I srael, as you may have heard, has a new justice minister, law professor Daniel Friedmann, who has replaced acting justice minister Tzipi Livni, who replaced former justice minister Haim Ramon, who was just convicted by a Jerusalem court of an “obscene act” for kissing a young female soldier against her will. Ramon had charged that he was the victim of a frame-up by elements in the police and judicial system opposed to reforms he wished to institute, a claim with which Friedmann, who is known for his strong criticism of Israel’s judiciary, reportedly sympathized — all of which led political commentator Yossi Verter to write in the pages of last week’s daily Ha’aretz:
“Paraphrasing Uri Dan’s famous comment about Ariel Sharon, one wag declared yesterday: ‘Whoever didn’t want Ramon as justice minister got Daniel Friedmann.’ Compared to Friedmann, Ramon was a puppy dog. He threatened a few reforms and occasionally went a little wild, but he did no real harm [to the judicial system]. Friedmann’s potential to cause damage is incomparably greater.”
This may lead you to ask these questions: Who was Uri Dan, and what was his comment about Ariel Sharon?
Dan, who died two months ago at the age of 71, was a well-known Israeli journalist and biographer of Sharon, to whom he was personally and politically close ever since being attached to his paratroop battalion as a young combat reporter in the 1956 Sinai Campaign. When, in 1972, Sharon, then a general, resigned from the army because he had been passed over for the position of chief of staff, Dan predicted in the newspaper Ma’ariv, “Whoever doesn’t want him [Sharon] as chief of staff will get him as defense minister.” This prophecy was fulfilled nine years later, when Prime Minister Menachem Begin appointed Sharon minister of defense.
Sharon served as defense minister for only two years before he was ousted, after the Israeli invasion of Lebanon, for alleged negligence in the massacre of Palestinians by a Christian militia in the Beirut refugee camps of Sabra and Shatila. Dan, who defended Sharon’s role in this incident, then made a second prediction, writing, “Whoever doesn’t want Sharon as defense minister will get him as prime minister.” Although this time it took nearly twice as long for Dan’s words to come true, in the year 2000 Sharon was elected prime minister.
Yet long before Sharon’s electoral victory, Dan’s first prediction had acquired proverbial status and was being copied in the form of the Hebrew expression “Whoever doesn’t want X will get Y,” meaning, He who is unwilling to accept a lesser evil will end up having to accept a greater one. Thus, for example, in the 1980s, when the government of Yitzhak Shamir rejected overtures from King Hussein of Jordan to reach a peace agreement on the basis of an Israeli withdrawal to the 1967 borders, a frequent criticism on the Israeli left was, “Whoever doesn’t want Hussein will get Arafat.”
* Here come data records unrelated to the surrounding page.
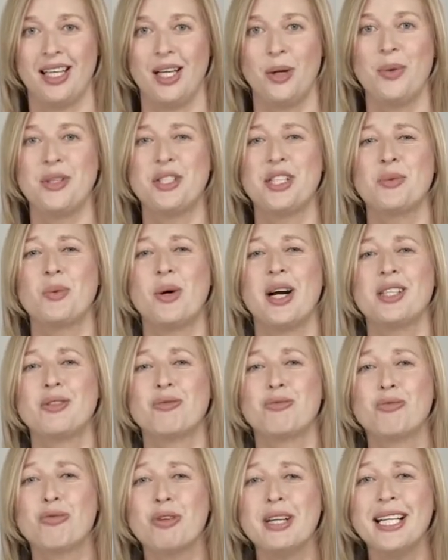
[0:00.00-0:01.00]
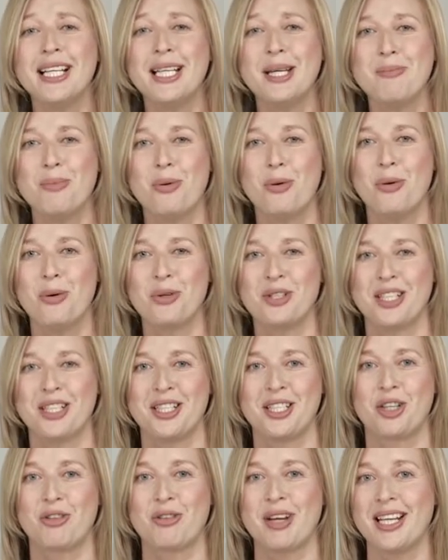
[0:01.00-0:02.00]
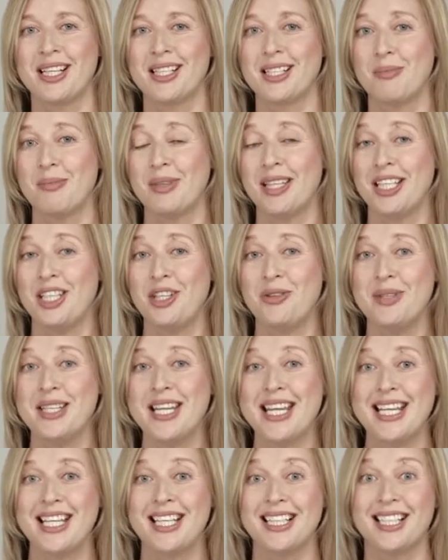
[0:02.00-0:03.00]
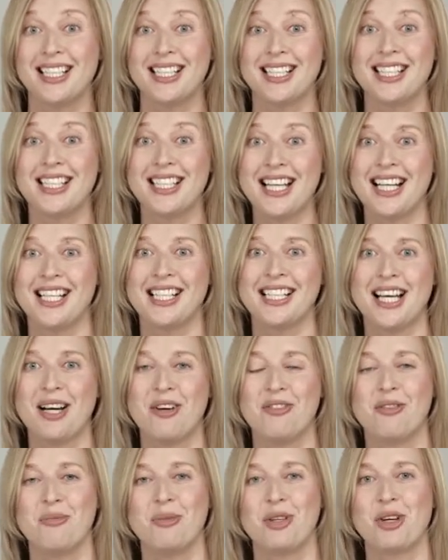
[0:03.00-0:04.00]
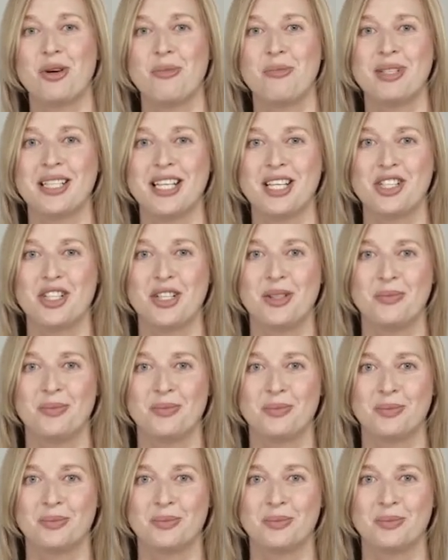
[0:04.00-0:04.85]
which is why it's really important to create something unique that stands out from the competition.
Needless to say, this, too, came to pass at the time of the 1993 Oslo agreement, as did the warning, issued by dovish detractors of Israel’s handling of relations with Arafat in the years following Oslo, “Whoever doesn’t want Arafat will get Hamas.” And, going one step further, veteran Israeli peace activist Uri Avnery darkly prognosticated last year, after Israel’s decision to boycott the newly elected Hamas government of the Palestinian Authority: “Whoever doesn’t want Hamas will get Islamic Jihad.”
Let us hope that Avnery at least, proves wrong. Meanwhile, the “whoever doesn’t [or didn’t] want X will get Y” formula continues to prosper. A few recent examples are:
“Whoever didn’t want him as chief of staff will get him as a literary character.” (Israeli journalist Amos Harel writing about a new novel in which the hero is based on Dan Halutz, the recently resigned commander of Israel’s army in last summer’s war against Hezbollah.) “Whoever didn’t want him in Ribu’a Kahol [The Blue Square, an Israeli supermarket chain] will get him in Supersol [another Israeli supermarket chain].” (The Hebrew business newspaper Globes on Matthew Bronfman, whose bid to buy The Blue Square was rejected.) “Whoever didn’t want him at night will get him at six in the evening.” (A remark made about Israeli talk-show moderator Gabi Gazit, reportedly in danger of being fired because of his high salary.) “Whoever didn’t want us in Blich High School will get us in the Knesset.” (The lawyer for Green Leaf, a pro-marijuana party that was barred by a court from running its own candidate in a high school election in Tel Aviv.)
It can be about anything. Not long ago, while having dinner at the house of friends, I witnessed the mother of the family trying to persuade her recalcitrant son to eat his mashed potatoes. “Whoever doesn’t want potatoes will get spinach,” she said to the stubborn child. Uri Dan didn’t know what he started.